だから、二人きりの時間を過ごそうとあなたから言ってきてくれたときはどうしたものかと、うろたえた。今までどれほど我慢してきたことか。好意を伝えたときもあったけど、ぜったい本気に思われたくなくて、おどけてみせて、でもずっとわたしはずっと、こうなりたかった。今日という日が早くきてほしいような、一生来ないでほしいような。身悶えるきもちで約束までの2週間を過ごしてきた。やっと見せてくれた二人のときにだけ見られるその表情だけで、天にも昇る思いがした。 寝たことが重要ではなくて、そういったきもちを、わたしと同じように抱いていたという事実がただ嬉しくてたまらなくて、最初から最後までうわのそらだった。毎分単位で、今、わたしは一年前に恋焦がれていたひとの腕の中にいることを実感して、噛み締めて、深く深く刻みこんだ。あつくてやわらかくて、だけどがっしりと強い男のからだをしていた。そう言えば会うたびにずっと、鍛えているんだって自慢気に話してた。

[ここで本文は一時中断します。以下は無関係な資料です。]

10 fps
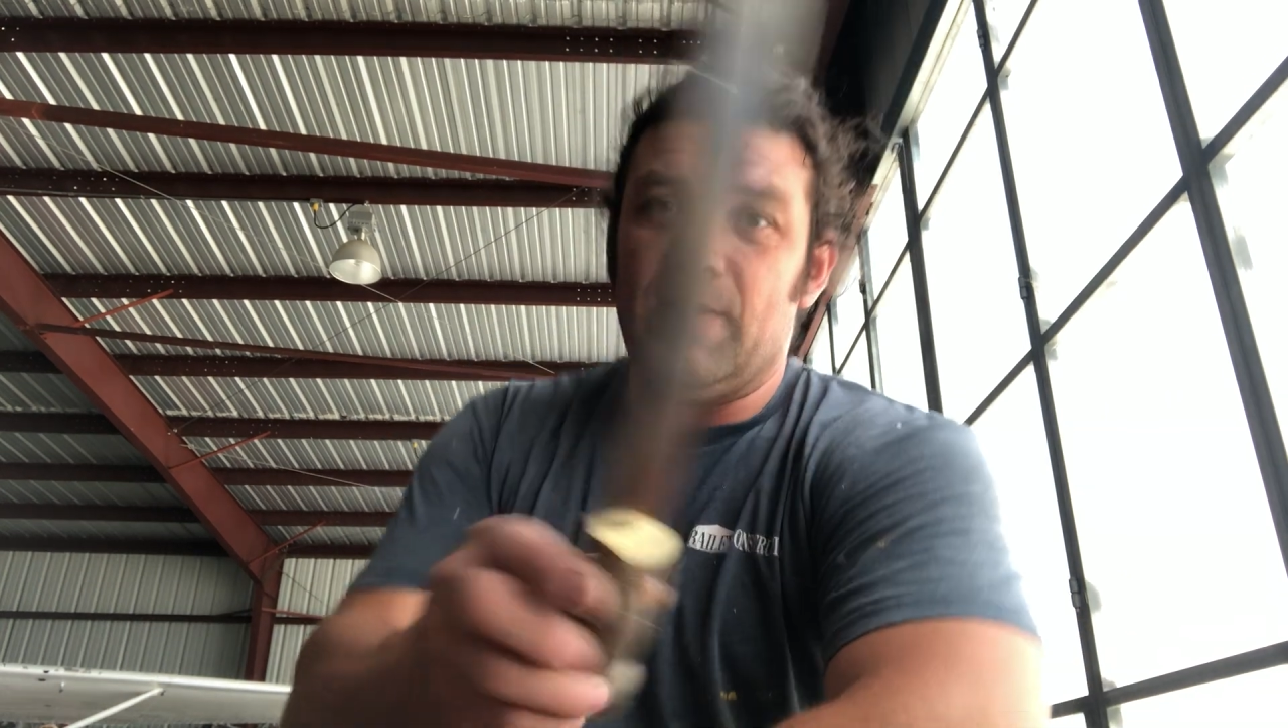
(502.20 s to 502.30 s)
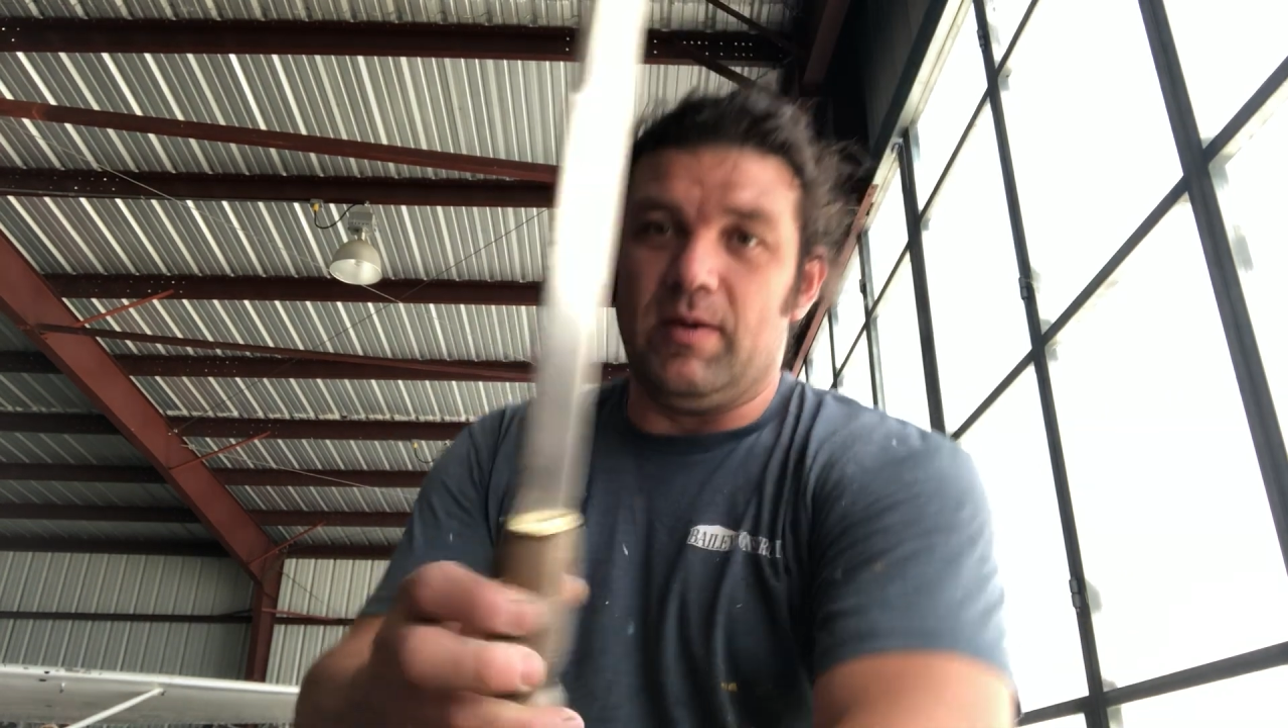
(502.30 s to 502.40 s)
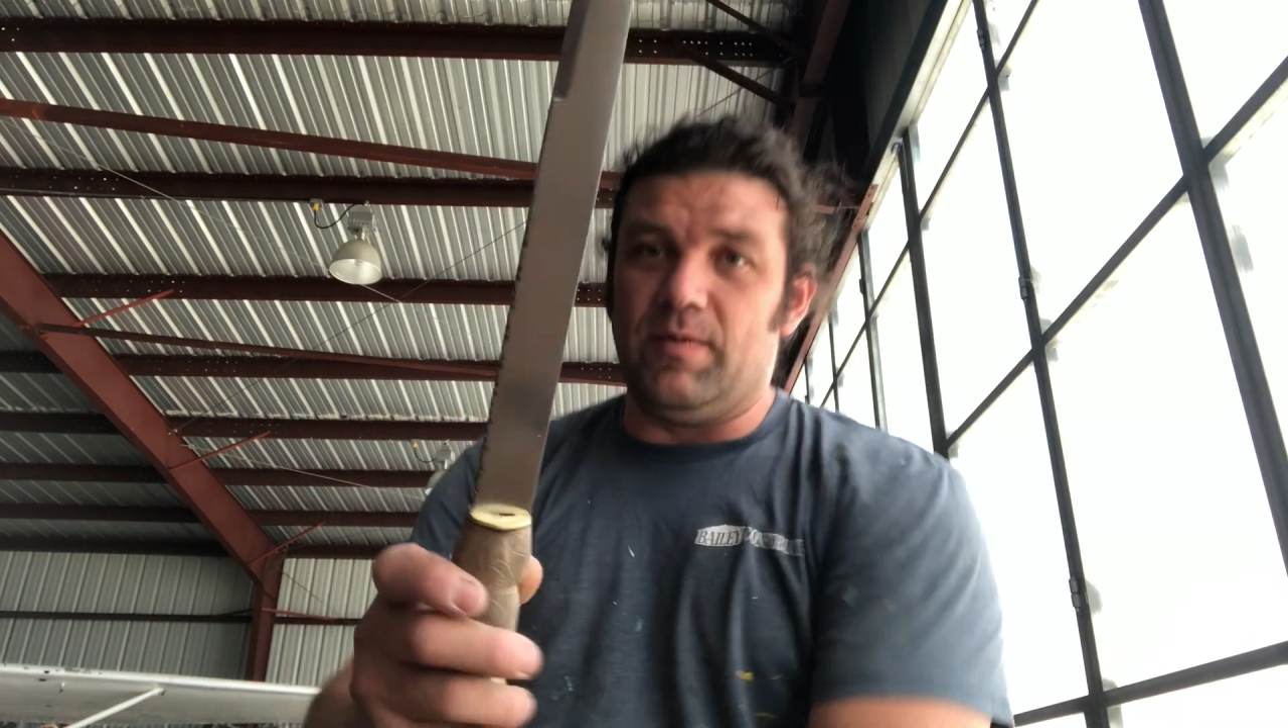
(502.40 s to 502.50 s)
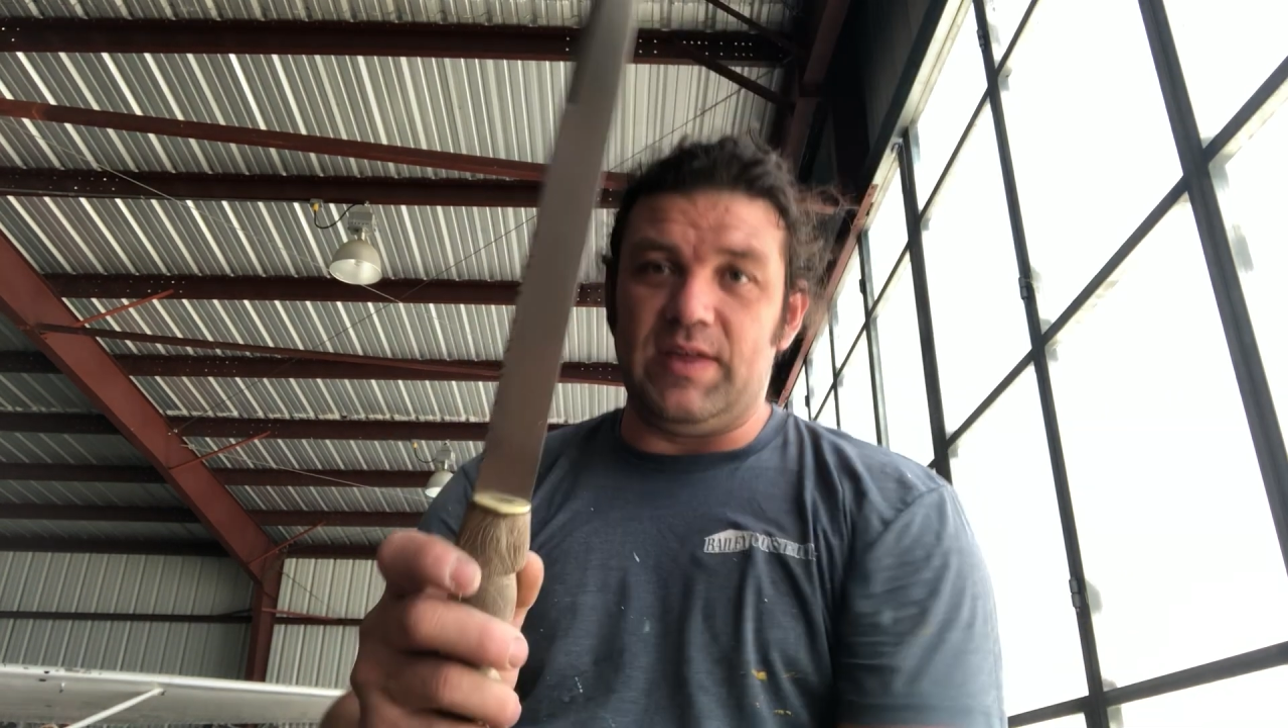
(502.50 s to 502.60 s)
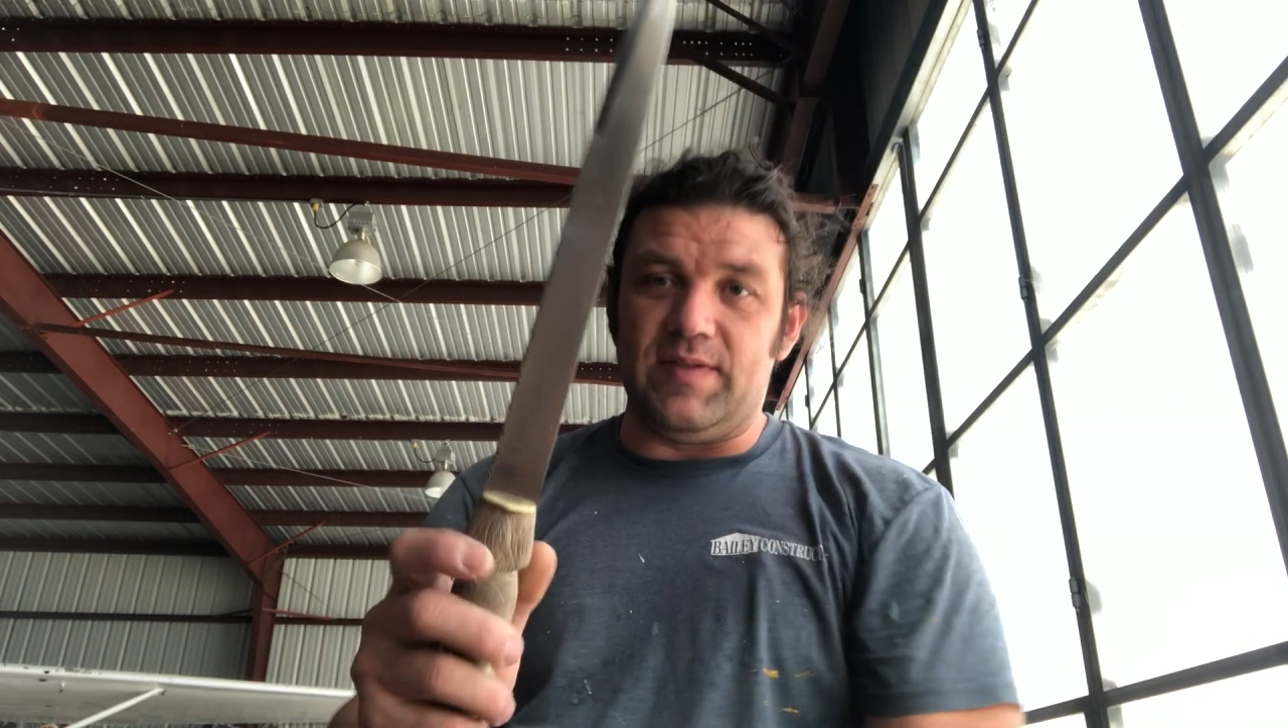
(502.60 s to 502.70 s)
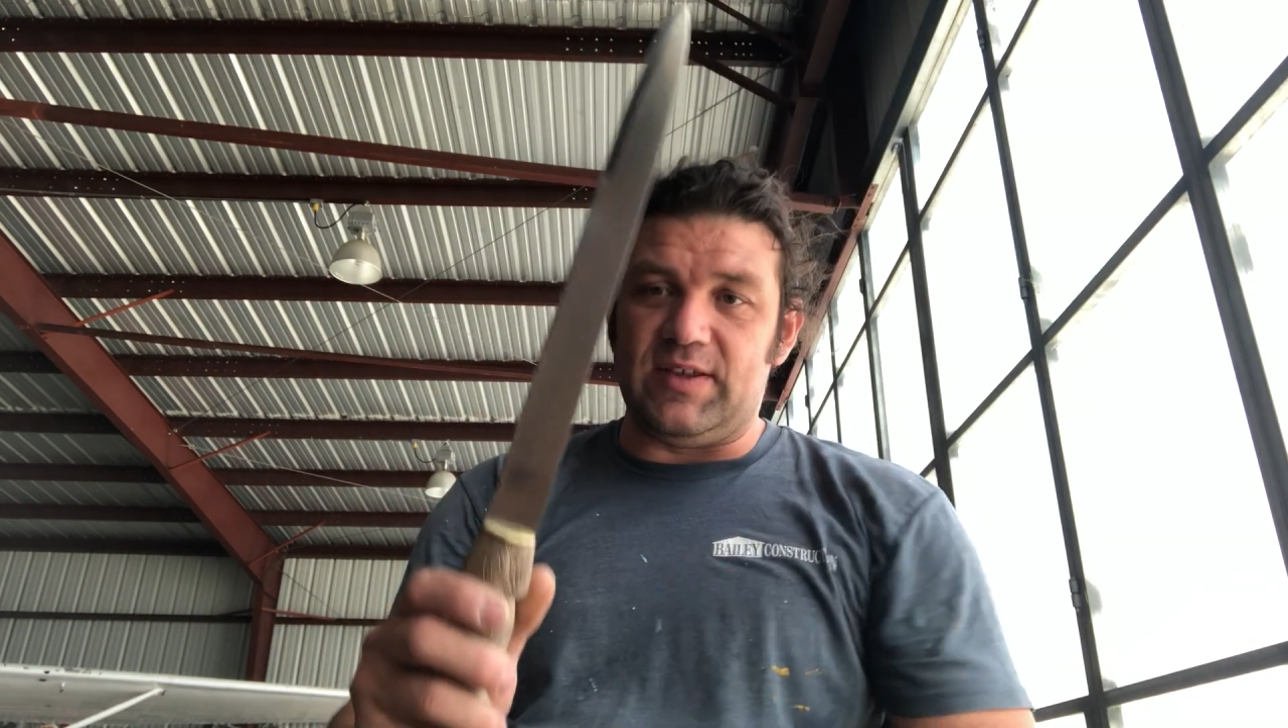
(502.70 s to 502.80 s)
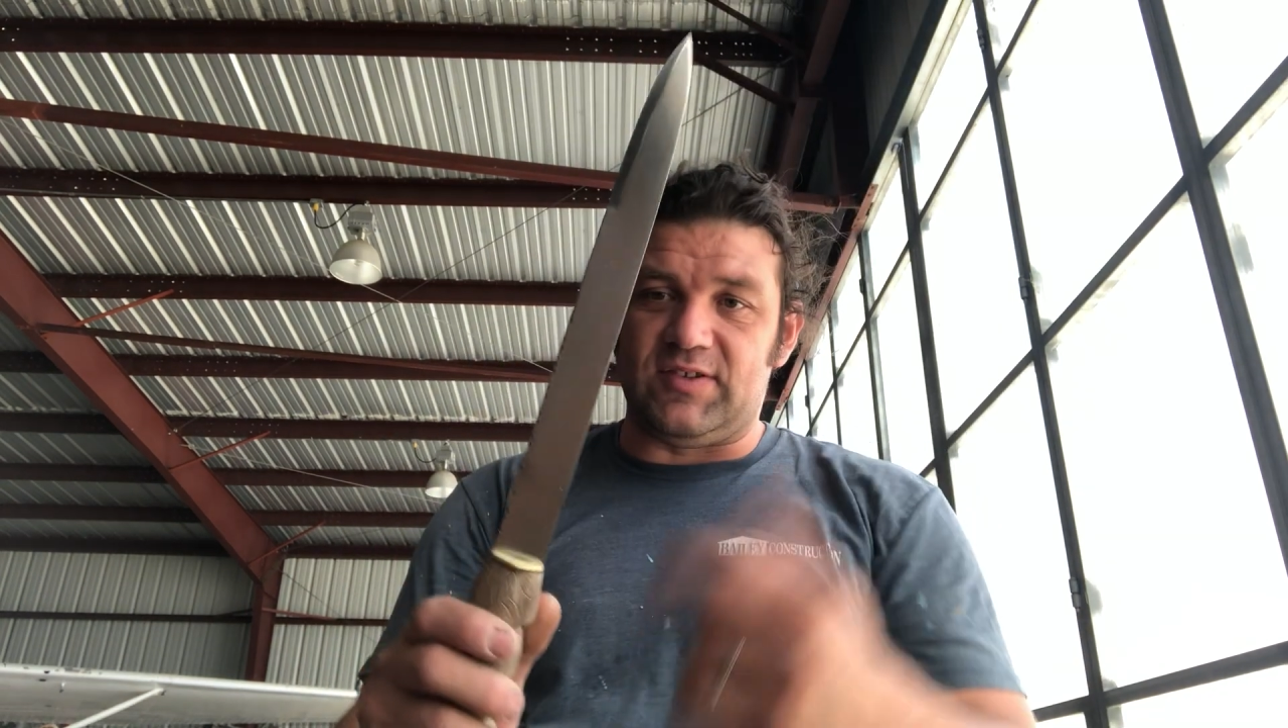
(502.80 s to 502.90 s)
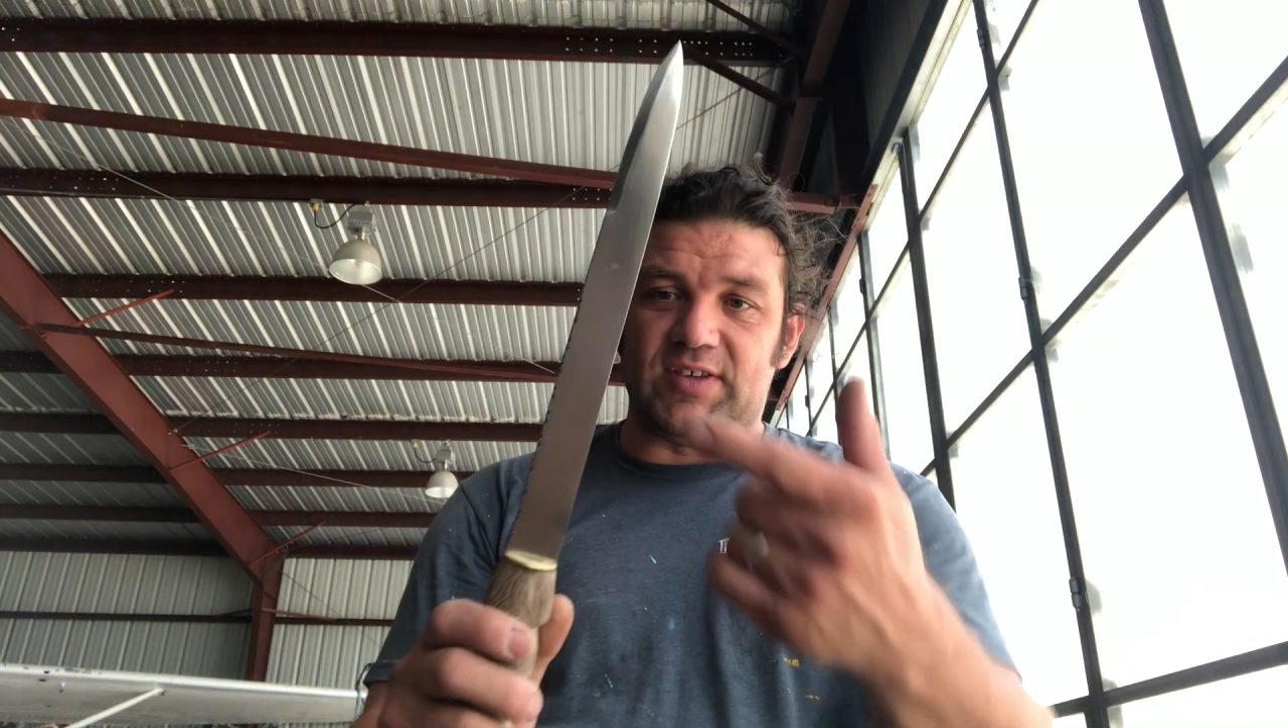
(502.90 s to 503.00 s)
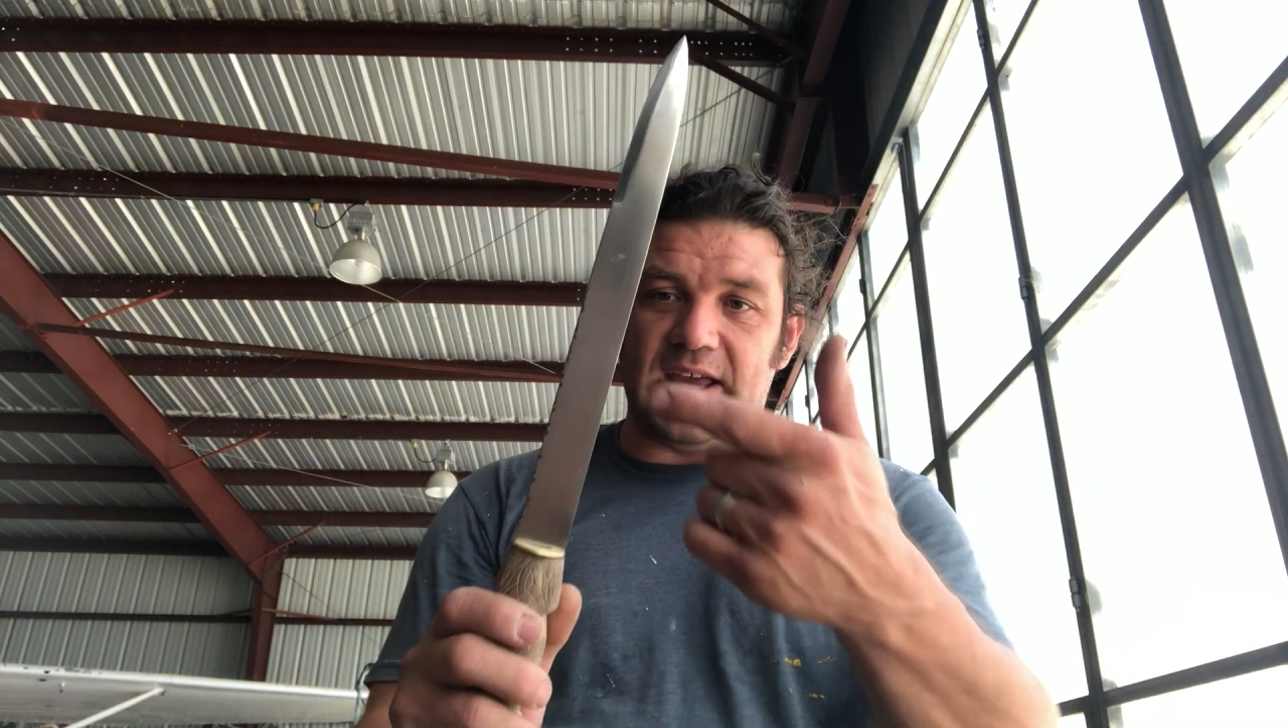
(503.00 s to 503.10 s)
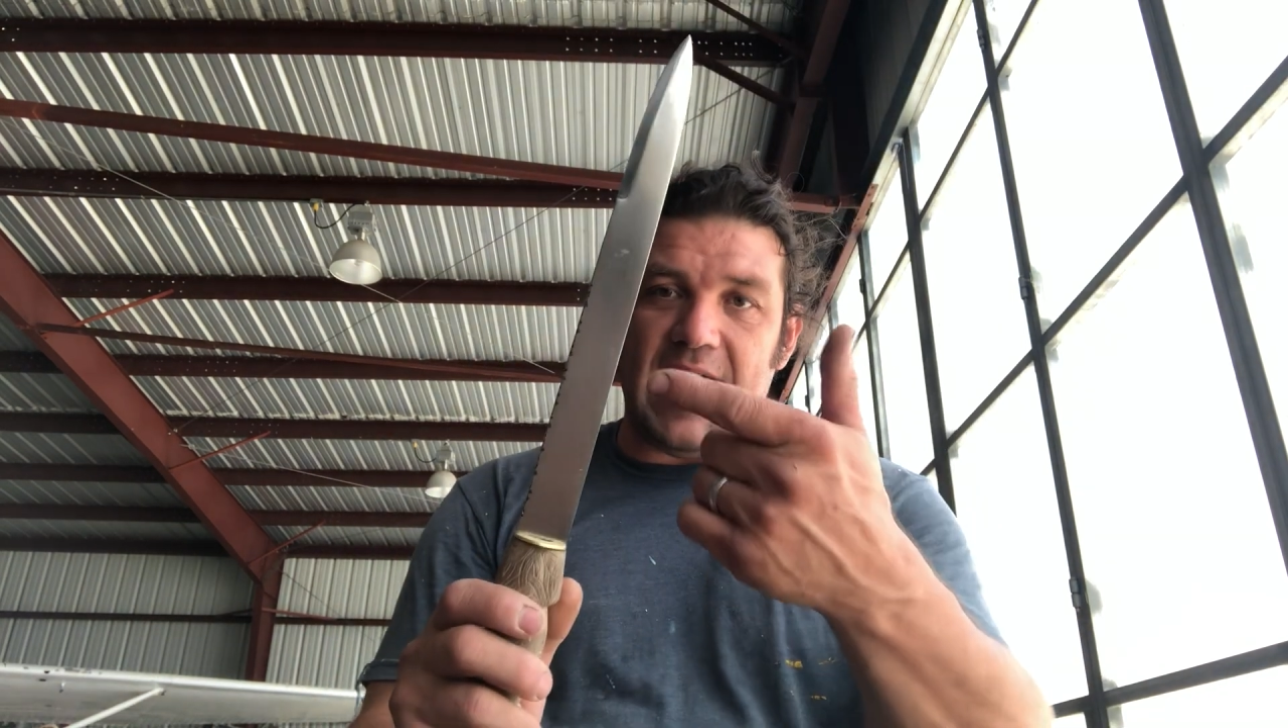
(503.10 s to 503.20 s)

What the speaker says: This is like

わたし、周りの女の子より身体つきが大きいことが自分の最もキライなところだったのに、抱きしめてくれたときに「想像より小さいんだね、こうして見なきゃわからなかった」って言われた。あなたが大きいからそう思うだけだろうけど、わたしにとってそれは最大限で、究極の、今まで経験したことがないほど特別な女の子扱いだった。わたしの体を優しく撫でる手があたたかくて触れた場所からどんどん熱が広がっていくような気がした。その手がわたしに触れていることがそもそも奇跡のような夢のようなことで、わたしはどうしてもこの喜びを一人きりで消化するにはしばらくの時間を要すると思って、なかなか家に帰れずにいて、それでいま送り届けてもらったその足でファミレスに向かって朝焼けのなかモーニングを食べてる。

だけどやっぱりどう考えたって、夢だったんじゃないかとおもう。夢だよって言われたとしてもそうでしたかハイわかりましたって納得してしまうくらい現実味がない。例え夢だったとしても、わたしはなんていい夢を見たんだろう。あなたの眼差しを独り占めして、あの時間だけはきっとわたしのもので、間違いなくわたしも、あなたのものだった。ぜったいに秘密の、わたしとあなただけの重大なかくしごと。一夜のうつくしい事件のことを、誰かに聞いて欲しくて仕方ないけれど、ぜったい誰にも話したくなんかない。そんなきもちは初めてで。こんなことがあったら、すぐにだれかに連絡してしまうはずなのに、この話を口にするたび思い出がどんどんすり減って遂には消えてしまうみたいにおもえて、きっとこの先誰にも話さない気がする。

想像よりずっと優しく触れる指先を、大きなあなたの体つきを、ずっとわたしだけのものにしたかったたくましい腕を、わたしの前だけで見せてくれたいつも通りの笑顔を、ホテルに至るまでの恥じらいを、ホテルを出た朝5時の空の明るみを、火照った体をほどよく冷ますまだすこし肌寒い春の朝焼けを、道沿いに咲く七分咲きの梅を、舞い上がるきもちを、行き場のない切なさを、わたしはきっと、今日からずっと、忘れることはないのでしょう。たとえ忘れたとしても、いつか薄れたとしても、春がくればいくらでも思い出せる気がする。そろそろ帰る時間です。さようなら、さようなら!不道徳ちゃん。